Он выходит на сцену, ему не терпится начать; он едва приветствует зрителей, бросается к клавишам: первые такты Тридцатой сонаты заставляют умолкнуть шептунов, чьи слова зависают в воздухе.
Всё на месте. Возбуждение. Величие. Шепот. Умиротворение. Человеческий голос. Тишина.
Даже самый несведущий слушатель понимает, что на его глазах происходит чудо и этот безобразный человек не просто концертирующий музыкант. Страдающие от катара не кашляют, носовые пазухи простуженных высыхают, а их глаза увлажняются.
Двум первым сонатам почти не аплодируют. Дело не в том, что они не понравились; после услышанного продолжительные аплодисменты показались бы кощунством. Публика перестает хлопать и ждет, пока Поль-Эмиль вытрет пальцы платком; она, как и он, жаждет продолжения.
Наконец настает время последней сонаты, Тридцать второй. Мы знаем, что в ней — как и в Тридцатой, с которой она во многом перекликается, — всего две части. Вторая часть длится больше четверти часа и является сама по себе монументальным шедевром.

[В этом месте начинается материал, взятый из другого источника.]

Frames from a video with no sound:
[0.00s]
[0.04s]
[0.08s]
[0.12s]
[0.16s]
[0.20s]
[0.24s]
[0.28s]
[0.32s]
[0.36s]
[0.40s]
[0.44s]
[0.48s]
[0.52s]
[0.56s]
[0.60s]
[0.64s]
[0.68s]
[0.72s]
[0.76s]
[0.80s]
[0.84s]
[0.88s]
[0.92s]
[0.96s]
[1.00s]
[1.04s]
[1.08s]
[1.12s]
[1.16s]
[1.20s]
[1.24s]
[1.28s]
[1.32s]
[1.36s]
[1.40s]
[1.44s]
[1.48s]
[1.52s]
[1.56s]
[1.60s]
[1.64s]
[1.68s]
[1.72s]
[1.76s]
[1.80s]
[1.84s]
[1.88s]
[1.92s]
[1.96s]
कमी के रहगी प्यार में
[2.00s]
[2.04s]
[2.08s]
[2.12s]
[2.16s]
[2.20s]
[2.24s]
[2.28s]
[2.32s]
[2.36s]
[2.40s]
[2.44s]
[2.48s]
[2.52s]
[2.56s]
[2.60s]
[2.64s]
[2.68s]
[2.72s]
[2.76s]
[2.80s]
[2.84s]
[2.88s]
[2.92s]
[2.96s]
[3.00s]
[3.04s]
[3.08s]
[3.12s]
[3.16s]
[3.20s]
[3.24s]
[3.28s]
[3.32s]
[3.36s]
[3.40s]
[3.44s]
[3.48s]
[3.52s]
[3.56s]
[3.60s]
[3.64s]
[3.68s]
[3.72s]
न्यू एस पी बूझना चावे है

Начало adagio molto следует играть «просто и певуче». В этот вечер рояль «Бёзендорфер» поет под пальцами Поля-Эмиля так, как может петь только под пальцами великого мастера и как пел, когда Бетховен сочинял. И все зрители единодушно убеждаются в поразительной интуиции Бодлера: чувство прекрасного — это страдание, точнее, ностальгия. Радость, испытываемая при слушании Arietta, — это радость, в которой — сказали бы Бодлер и Платон — плескалась наша душа до того, как ее засунули в немощное и грузное тело. Возможно, это еще и радость детства. В любом случае это потерянная страна. От ностальгии по утраченной радости в зале сжимаются тысячи сердец.

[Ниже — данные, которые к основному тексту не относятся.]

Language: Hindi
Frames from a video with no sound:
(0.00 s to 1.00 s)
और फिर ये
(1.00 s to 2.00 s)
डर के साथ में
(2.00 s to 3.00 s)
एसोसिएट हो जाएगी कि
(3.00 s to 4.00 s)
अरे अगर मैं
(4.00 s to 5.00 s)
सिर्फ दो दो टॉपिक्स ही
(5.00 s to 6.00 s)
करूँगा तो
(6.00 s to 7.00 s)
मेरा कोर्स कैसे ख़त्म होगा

Затем фактура усложняется. Тема по-прежнему проста и мелодична, но уже звучит на фоне все более сложных гармоний и в какой-то момент начинает дробиться синкопами. Так подготавливается длинный пассаж forte, чья взрывная сила высвобождает среди равнинной глади эдакое анахроническое джазовое неистовство.
Соната продолжается, от удивления к удивлению, до бесконечной трели, которая опутывает начальную мелодию лентой безмерного страдания. Слушатель, знакомый с этой сонатой, знает, что скоро она закончится длинным быстрым crescendo и финальным diminuendo, которое подведет к прекрасному до-мажорному аккорду на pianissimo и к тишине.

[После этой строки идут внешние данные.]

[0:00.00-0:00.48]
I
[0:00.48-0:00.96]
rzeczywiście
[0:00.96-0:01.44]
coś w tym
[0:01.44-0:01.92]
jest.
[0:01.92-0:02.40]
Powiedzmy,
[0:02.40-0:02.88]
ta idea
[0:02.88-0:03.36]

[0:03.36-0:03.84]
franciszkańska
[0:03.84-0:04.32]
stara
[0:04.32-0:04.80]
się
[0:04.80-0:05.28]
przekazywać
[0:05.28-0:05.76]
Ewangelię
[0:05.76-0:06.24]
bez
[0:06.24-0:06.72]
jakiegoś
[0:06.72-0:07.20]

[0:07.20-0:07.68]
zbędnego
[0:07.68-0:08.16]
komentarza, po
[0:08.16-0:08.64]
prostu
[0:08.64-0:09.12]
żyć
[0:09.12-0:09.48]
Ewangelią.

Но посреди этой безмерной трели, возможно призванной выразить всю горечь стенания, в Поле-Эмиле раздается боль. Боль и нелепая фраза: Такой не скоро покатит на скутере.
А вместе с этой фразой — уверенность в том, что второй парень, тот, который в Кафе Муз беспристрастно смотрел на влюбленных, уже предал или скоро предаст своего друга.
Он предал меня, Поля-Эмиля, а я считал его своим другом.
Ни один зритель никогда не забудет того, что происходит дальше. Левая рука пианиста застывает в воздухе, мелодия, которую вела правая рука, забыта; звучит одна лишь трель, доверенная безымянному пальцу и мизинцу: сначала piano, затем все громче и громче, невыносимее и вдруг крик.
А потом — все; крышка рояля захлопывается, и Поль-Эмиль убегает за кулису.